BACKGROUND: The emergency surgery score is a mortality-risk calculator for emergency general operation patients. We sought to examine whether the emergency surgery score predicts 30-day morbidity and mortality in a high-risk group of patients undergoing emergent laparotomy. METHODS: Using the 2011-2012 American College of Surgeons National Surgical Quality Improvement Program database, we identified all patients who underwent emergent laparotomy using (1) the American College of Surgeons National Surgical Quality Improvement Program definition of "emergent," and (2) all Current Procedural Terminology codes denoting a laparotomy, excluding aortic aneurysm rupture. Multivariable logistic regression analyses were performed to measure the correlation (c-statistic) between the emergency surgery score and (1) 30-day mortality, and (2) 30-day morbidity after emergent laparotomy. As sensitivity analyses, the correlation between the emergency surgery score and 30-day mortality was also evaluated in prespecified subgroups based on Current Procedural Terminology codes. RESULTS: A total of 26,410 emergent laparotomy patients were included. Thirty-day mortality and morbidity were 10.2% and 43.8%, respectively. The emergency surgery score correlated well with mortality (c-statistic = 0.84); scores of 1, 11, and 22 correlated with mortalities of 0.4%, 39%, and 100%, respectively. Similarly, the emergency surgery score correlated well with morbidity (c-statistic = 0.74); scores of 0, 7, and 11 correlated with complication rates of 13%, 58%, and 79%, respectively. The morbidity rates plateaued for scores higher than 11. Sensitivity analyses demonstrated that the emergency surgery score effectively predicts mortality in patients undergoing emergent (1) splenic, (2) gastroduodenal, (3) intestinal, (4) hepatobiliary, or (5) incarcerated ventral hernia operation. CONCLUSION: The emergency surgery score accurately predicts outcomes in all types of emergent laparotomy patients and may prove valuable as a bedside decision-making tool for patient and family counseling, as well as for adequate risk-adjustment in emergent laparotomy quality benchmarking efforts.

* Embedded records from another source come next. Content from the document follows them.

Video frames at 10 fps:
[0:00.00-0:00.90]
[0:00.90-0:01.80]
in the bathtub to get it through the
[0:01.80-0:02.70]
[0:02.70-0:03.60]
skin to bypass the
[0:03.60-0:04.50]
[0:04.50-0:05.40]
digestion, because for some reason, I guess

The Emergency Surgery Score (ESS) accurately predicts the occurrence of postoperative complications in emergency surgery patients.

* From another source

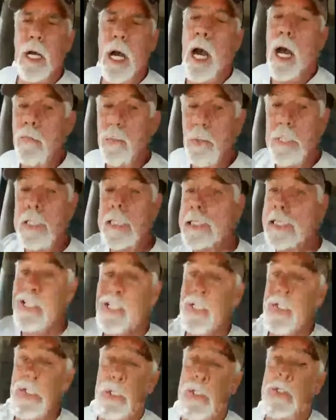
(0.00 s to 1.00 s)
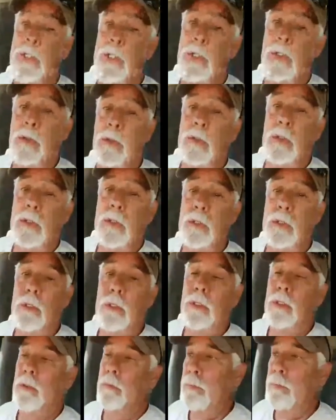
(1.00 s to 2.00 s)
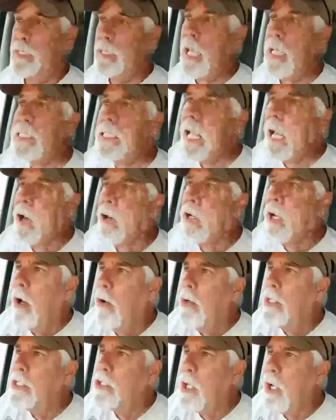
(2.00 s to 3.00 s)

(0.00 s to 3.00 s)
I will listen to you. But that's how it always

BACKGROUND: The Emergency Surgery Score (ESS) was recently validated as a scoring system to predict mortality in emergency surgery (ES) patients. We sought to examine the ability of ESS to predict the occurrence of 30-day postoperative complications in ES. METHODS: The 2011-2012 American College of Surgeons National Surgical Quality Improvement Program (ACS-NSQIP) database was screened for all surgical operations classified as "emergent." Thirty-day postoperative complications were defined as per ACS-NSQIP (e.g., surgical site infection, respiratory failure, acute renal failure). Each patient-related ESS was calculated, and the correlation between ESS and the probability of occurrence of 30-day postoperative complications was assessed by calculating the c-statistic. Univariate and multivariable models were also created to identify which ESS components independently predict complications. RESULTS: Of 37,999 cases that captured all ESS variables, 14,446 (38%) resulted in at least one 30-day complication. The observed probability of a 30-day complication gradually increased from 7% to 53% to 91% at scores of 0, 7, and 15, respectively, with a c-statistic of 0.78. For ESS >15, the complication rate plateaued at a mean of 92%. On multivariable analyses, each of the 22 ESS components independently predicted the occurrence of postoperative complications. CONCLUSIONS: ESS reliably predicts postoperative complications in ES patients. Such a score could prove useful for (1) perioperative patient and family counseling and (2) benchmarking the quality of ES care. LEVEL OF EVIDENCE: Prognostic, level III.